+++ Data listing

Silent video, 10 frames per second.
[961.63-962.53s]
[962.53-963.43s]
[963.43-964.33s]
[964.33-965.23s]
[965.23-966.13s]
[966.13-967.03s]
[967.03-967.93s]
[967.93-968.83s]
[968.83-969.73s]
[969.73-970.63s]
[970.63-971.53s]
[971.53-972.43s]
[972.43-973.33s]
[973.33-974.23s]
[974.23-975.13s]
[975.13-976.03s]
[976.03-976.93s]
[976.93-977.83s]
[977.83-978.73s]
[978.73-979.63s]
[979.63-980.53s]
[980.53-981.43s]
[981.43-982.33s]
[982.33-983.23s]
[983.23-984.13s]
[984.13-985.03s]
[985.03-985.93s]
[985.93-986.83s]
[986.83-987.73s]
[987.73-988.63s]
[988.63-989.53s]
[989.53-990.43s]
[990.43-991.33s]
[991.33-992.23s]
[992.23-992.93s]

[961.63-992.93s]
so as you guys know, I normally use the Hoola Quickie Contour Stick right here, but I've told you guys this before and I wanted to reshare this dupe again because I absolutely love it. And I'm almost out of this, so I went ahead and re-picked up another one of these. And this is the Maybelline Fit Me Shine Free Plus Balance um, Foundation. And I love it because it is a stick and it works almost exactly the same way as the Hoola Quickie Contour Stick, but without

++++++
+++ Data listing

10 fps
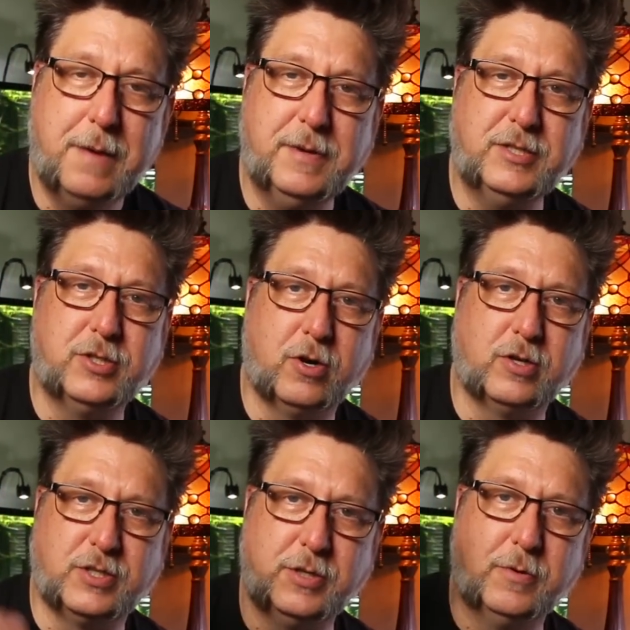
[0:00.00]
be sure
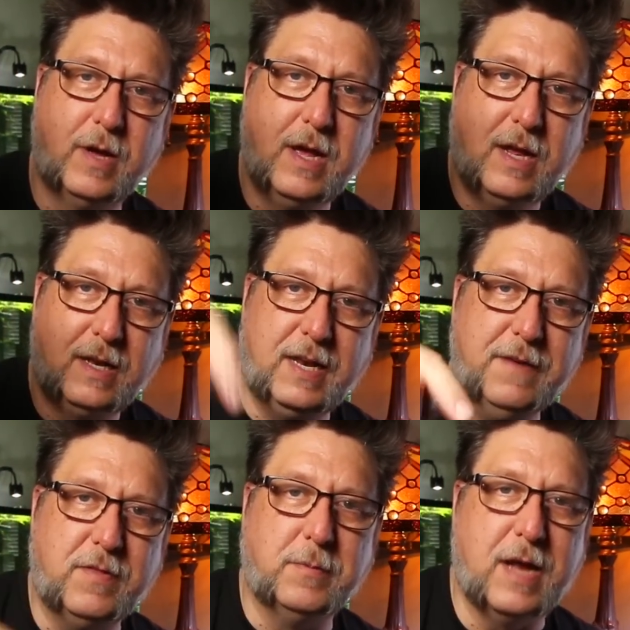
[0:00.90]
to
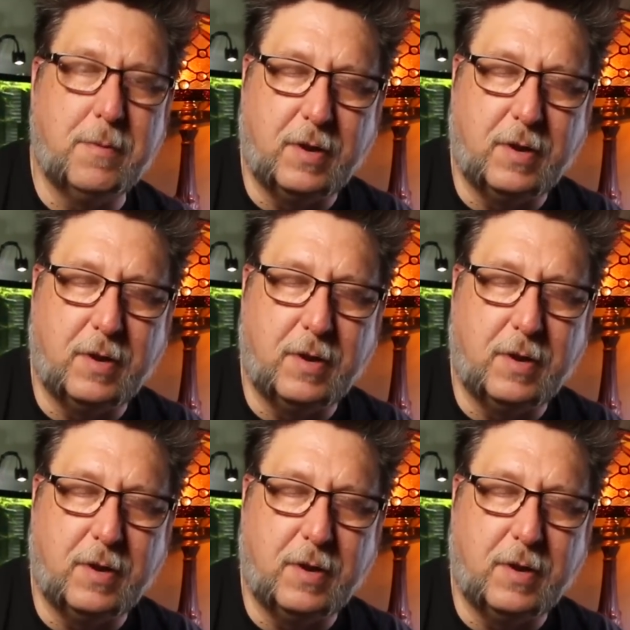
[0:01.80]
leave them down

++++++

**Action item**
The stretch of entries above that starts with the line containing "[963.43-964.33s]" and goes on through the line containing "[992.23-992.93s]" is to be transcribed exactly, and no other line is to be transcribed.

**Answer to this problem**
[963.43-964.33s]
[964.33-965.23s]
[965.23-966.13s]
[966.13-967.03s]
[967.03-967.93s]
[967.93-968.83s]
[968.83-969.73s]
[969.73-970.63s]
[970.63-971.53s]
[971.53-972.43s]
[972.43-973.33s]
[973.33-974.23s]
[974.23-975.13s]
[975.13-976.03s]
[976.03-976.93s]
[976.93-977.83s]
[977.83-978.73s]
[978.73-979.63s]
[979.63-980.53s]
[980.53-981.43s]
[981.43-982.33s]
[982.33-983.23s]
[983.23-984.13s]
[984.13-985.03s]
[985.03-985.93s]
[985.93-986.83s]
[986.83-987.73s]
[987.73-988.63s]
[988.63-989.53s]
[989.53-990.43s]
[990.43-991.33s]
[991.33-992.23s]
[992.23-992.93s]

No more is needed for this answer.